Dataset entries
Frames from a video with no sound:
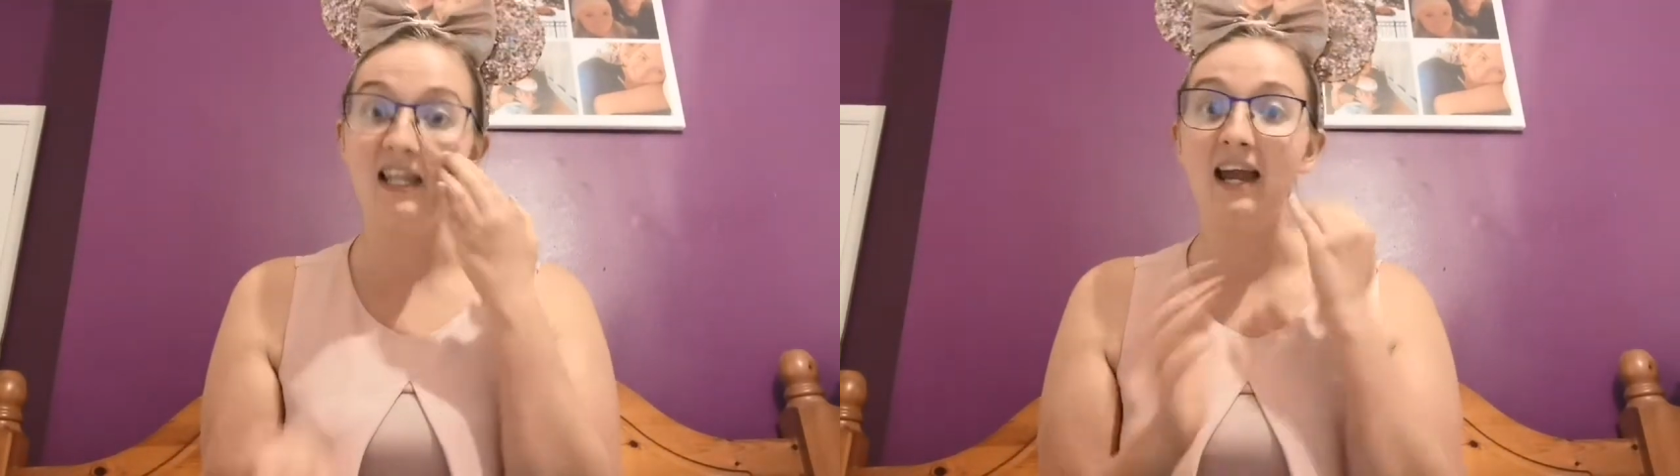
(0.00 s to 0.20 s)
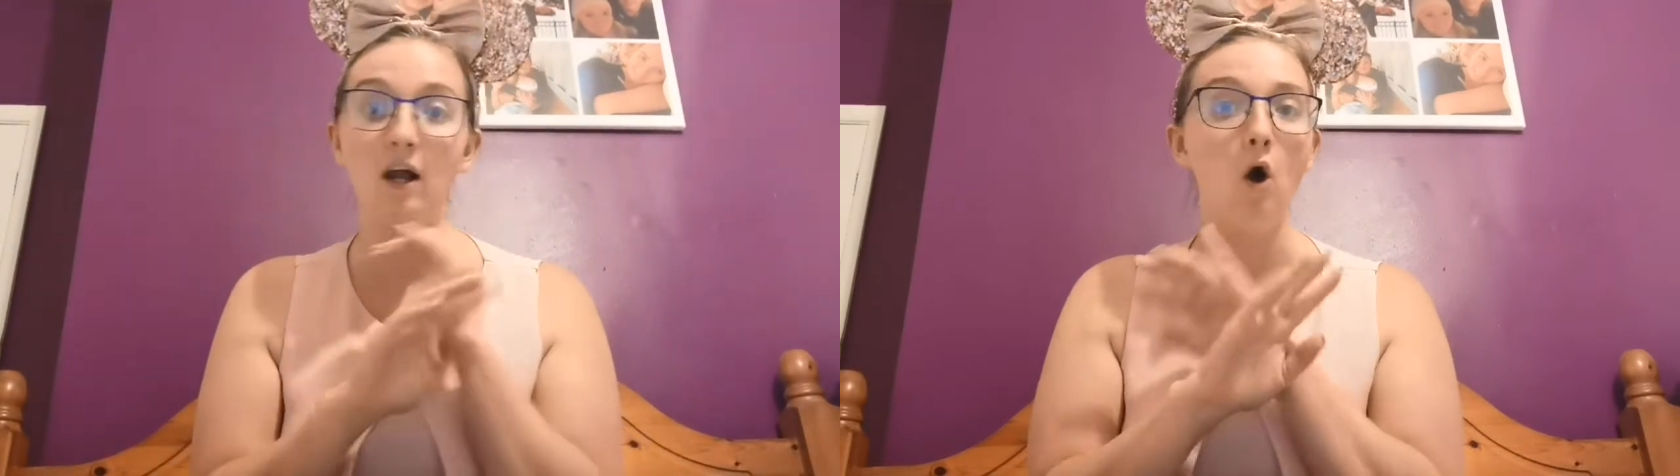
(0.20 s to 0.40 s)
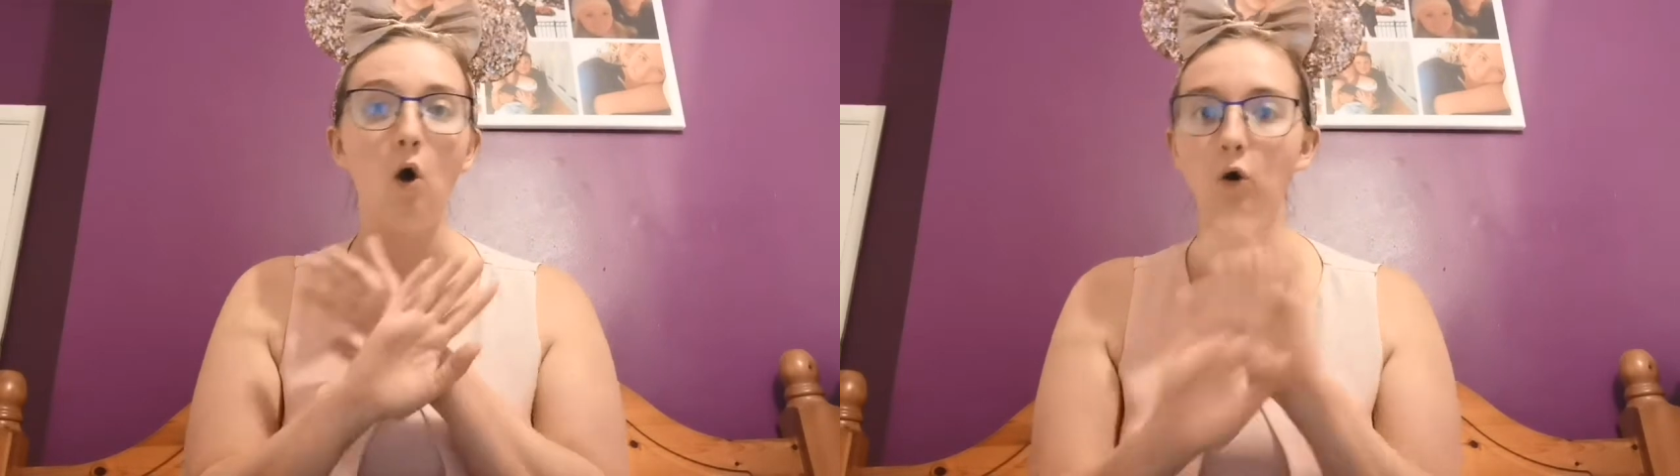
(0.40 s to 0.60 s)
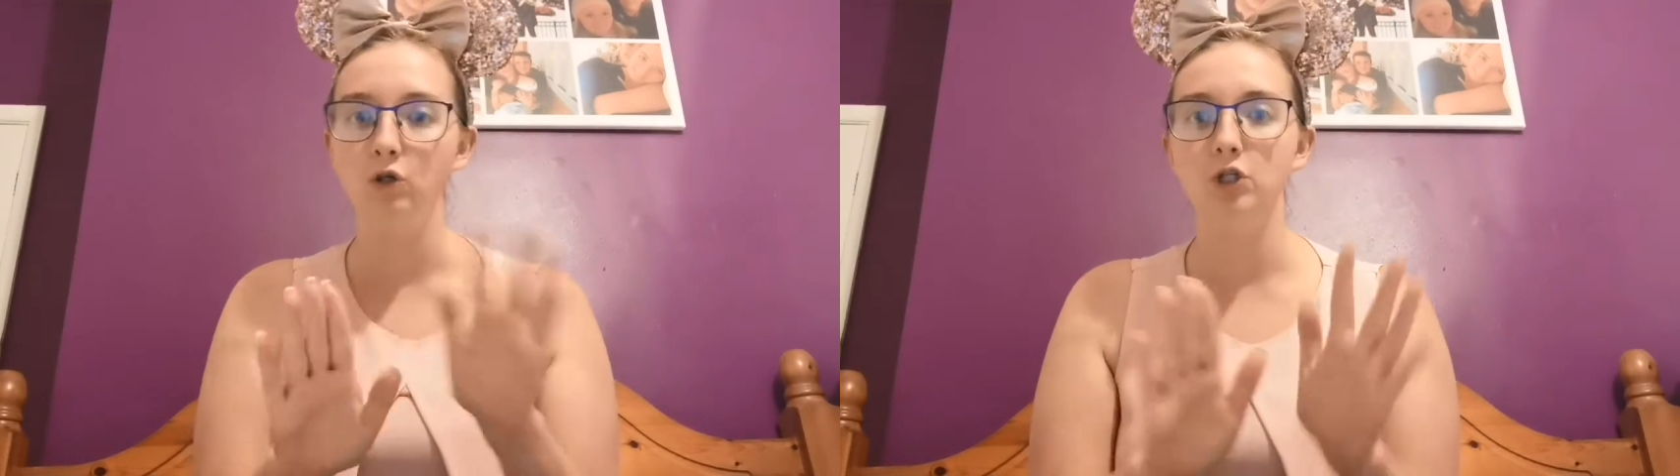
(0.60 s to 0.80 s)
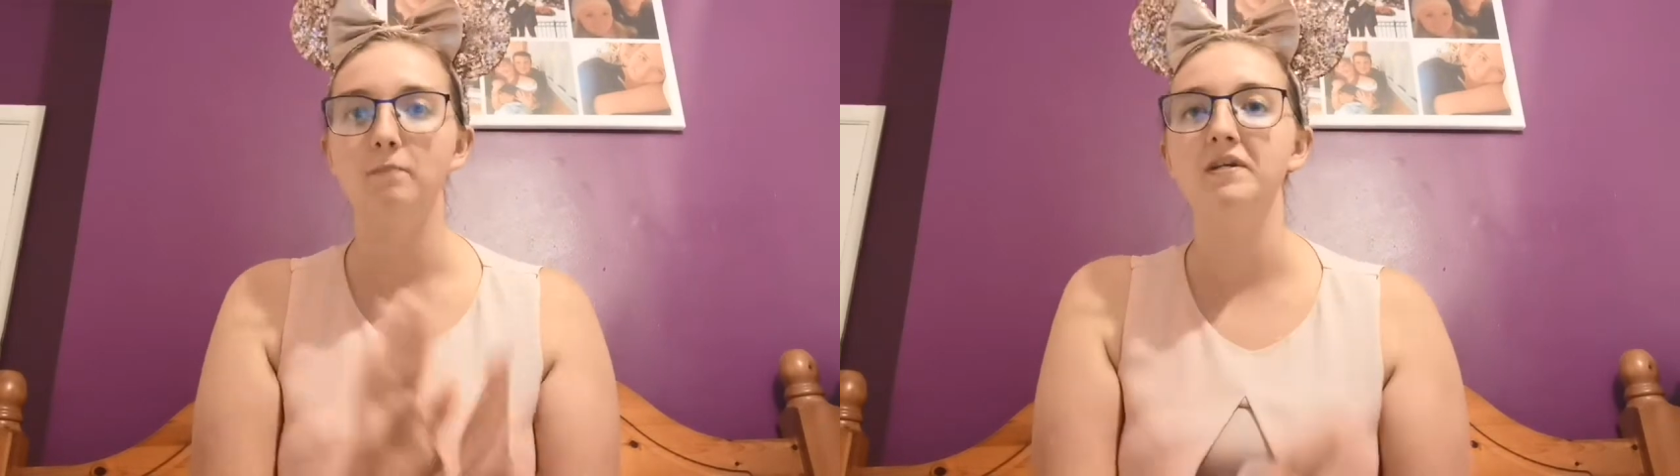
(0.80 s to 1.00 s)
like
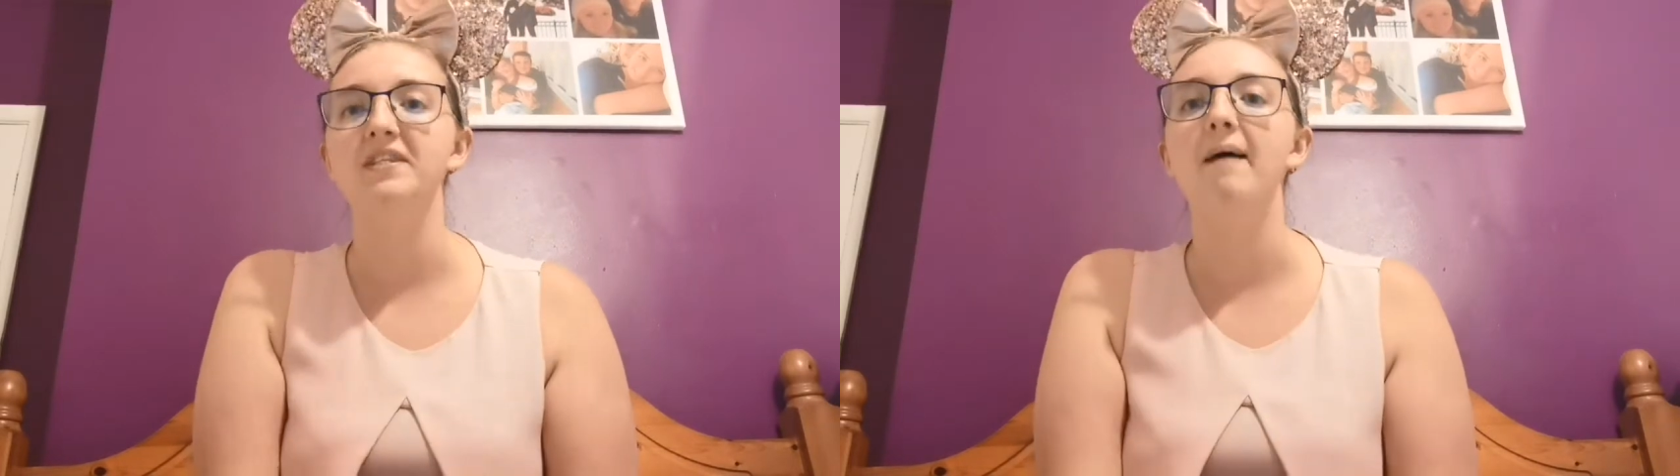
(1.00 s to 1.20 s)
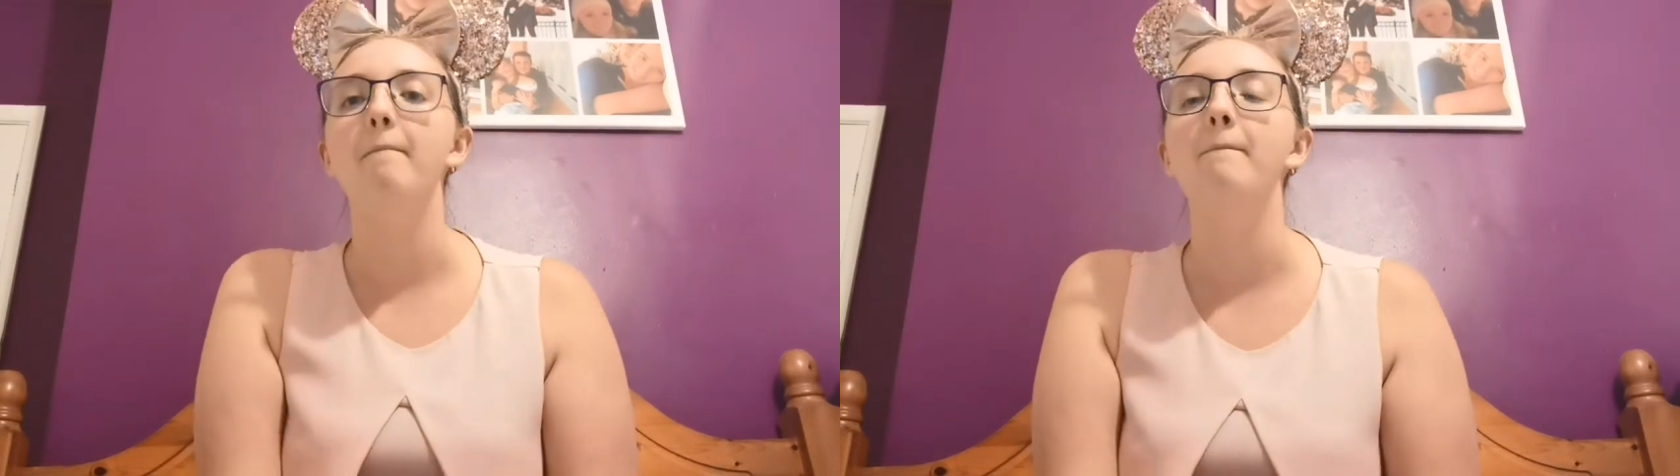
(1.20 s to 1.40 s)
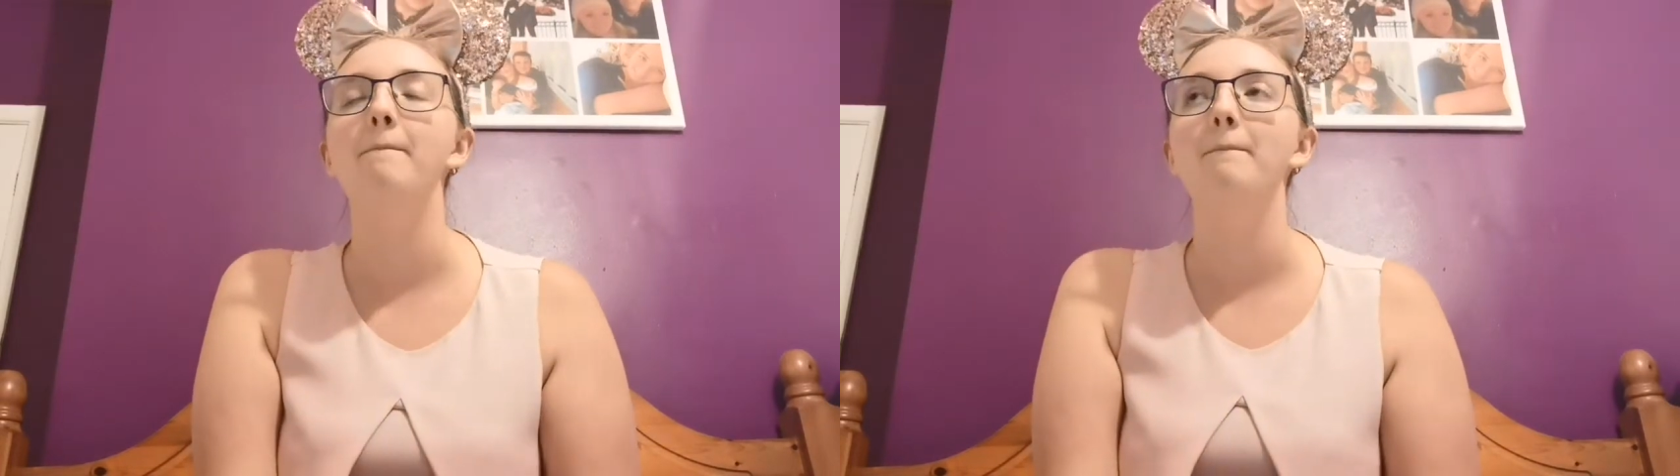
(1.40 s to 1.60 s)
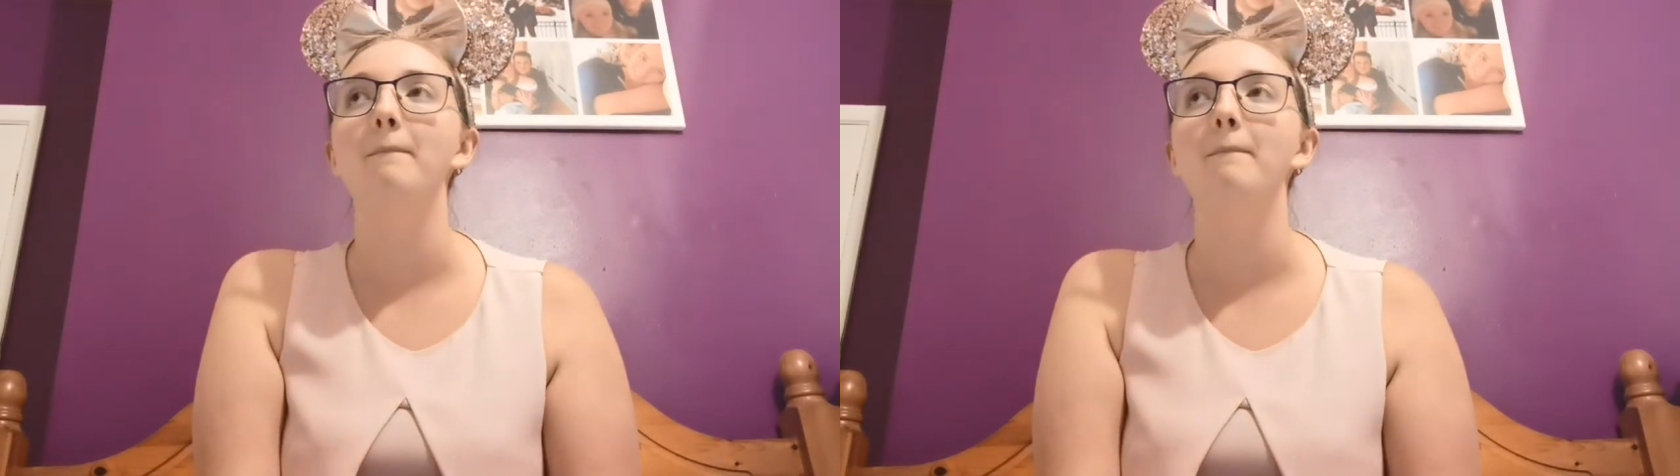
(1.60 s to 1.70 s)
100%.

* [Work to complete] Please write out every record above exactly, but leave the pictures out.

* [The answer]
Frames from a video with no sound:
(0.00 s to 0.20 s)
(0.20 s to 0.40 s)
(0.40 s to 0.60 s)
(0.60 s to 0.80 s)
(0.80 s to 1.00 s)
like
(1.00 s to 1.20 s)
(1.20 s to 1.40 s)
(1.40 s to 1.60 s)
(1.60 s to 1.70 s)
100%.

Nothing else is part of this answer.